PROBLEM STATEMENT:
Although the data below contains pictures, please reproduce only its words, exactly.

AVAILABLE RECORDS below:

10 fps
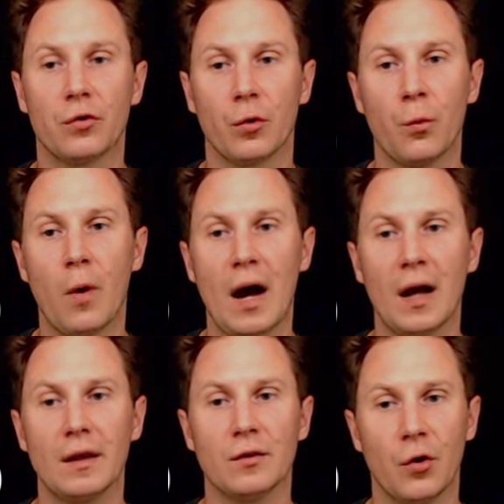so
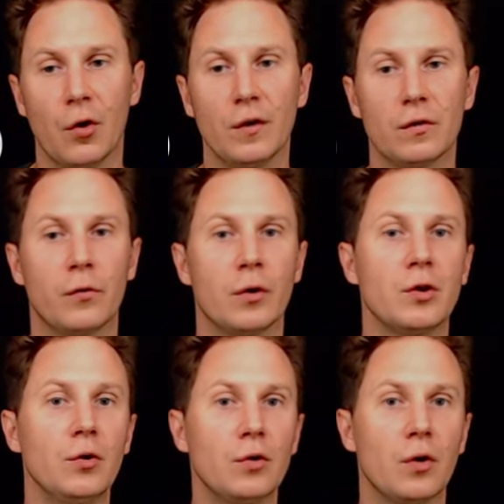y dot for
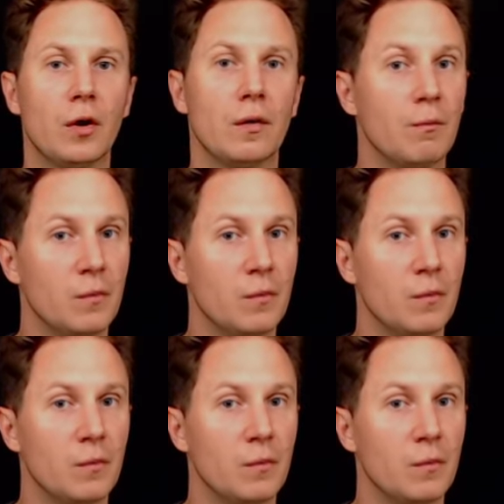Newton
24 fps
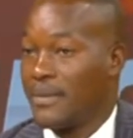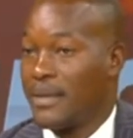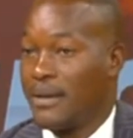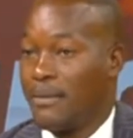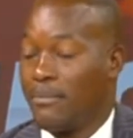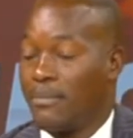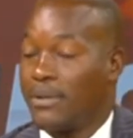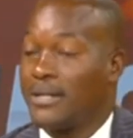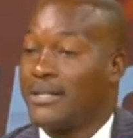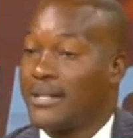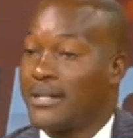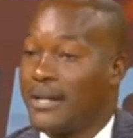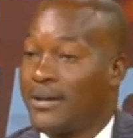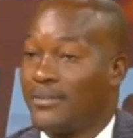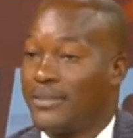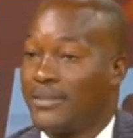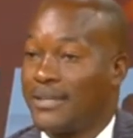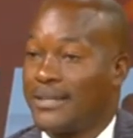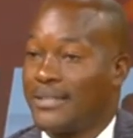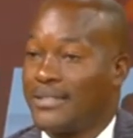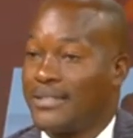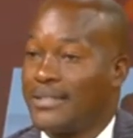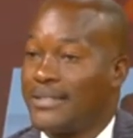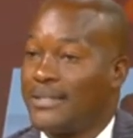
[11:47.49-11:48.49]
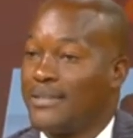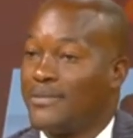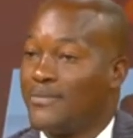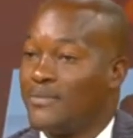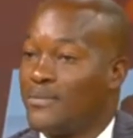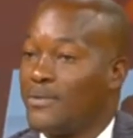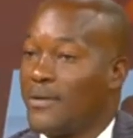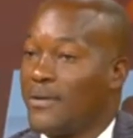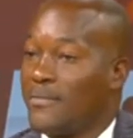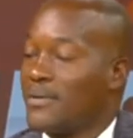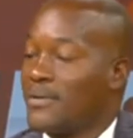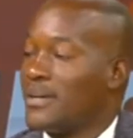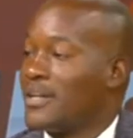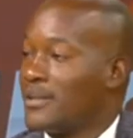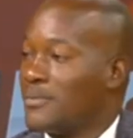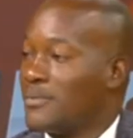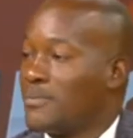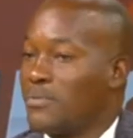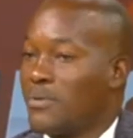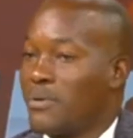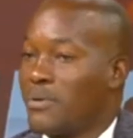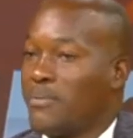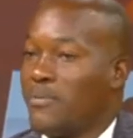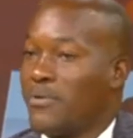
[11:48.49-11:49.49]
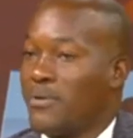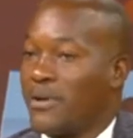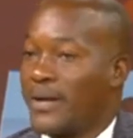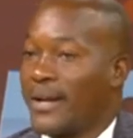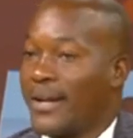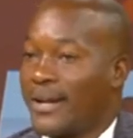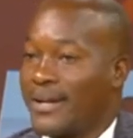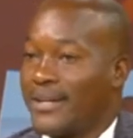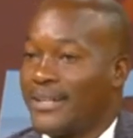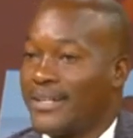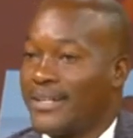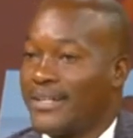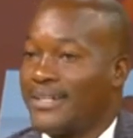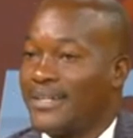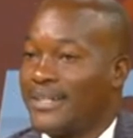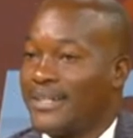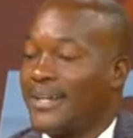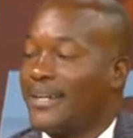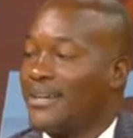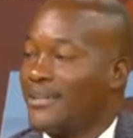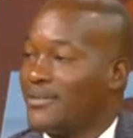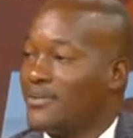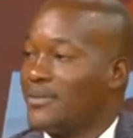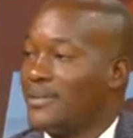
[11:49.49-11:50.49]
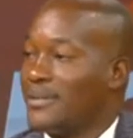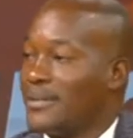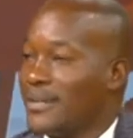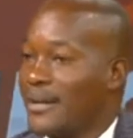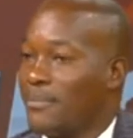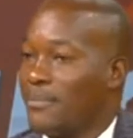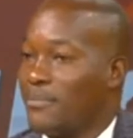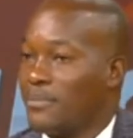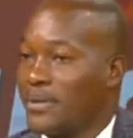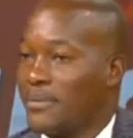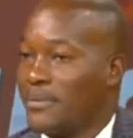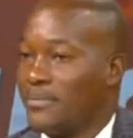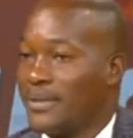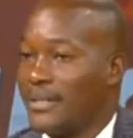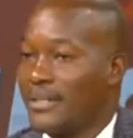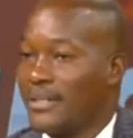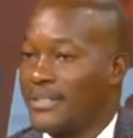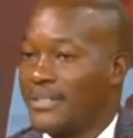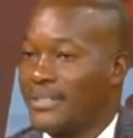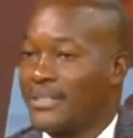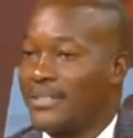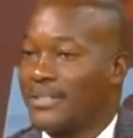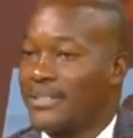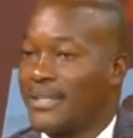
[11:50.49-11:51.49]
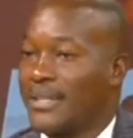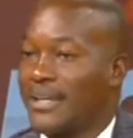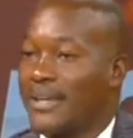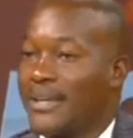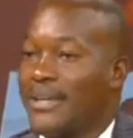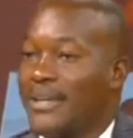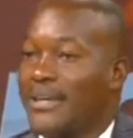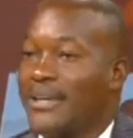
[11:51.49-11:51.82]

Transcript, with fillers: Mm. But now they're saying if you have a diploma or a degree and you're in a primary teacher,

End of AVAILABLE RECORDS.

ANSWER SECTION:
10 fps
so
y dot for
Newton
24 fps
[11:47.49-11:48.49]
[11:48.49-11:49.49]
[11:49.49-11:50.49]
[11:50.49-11:51.49]
[11:51.49-11:51.82]

Transcript, with fillers: Mm. But now they're saying if you have a diploma or a degree and you're in a primary teacher,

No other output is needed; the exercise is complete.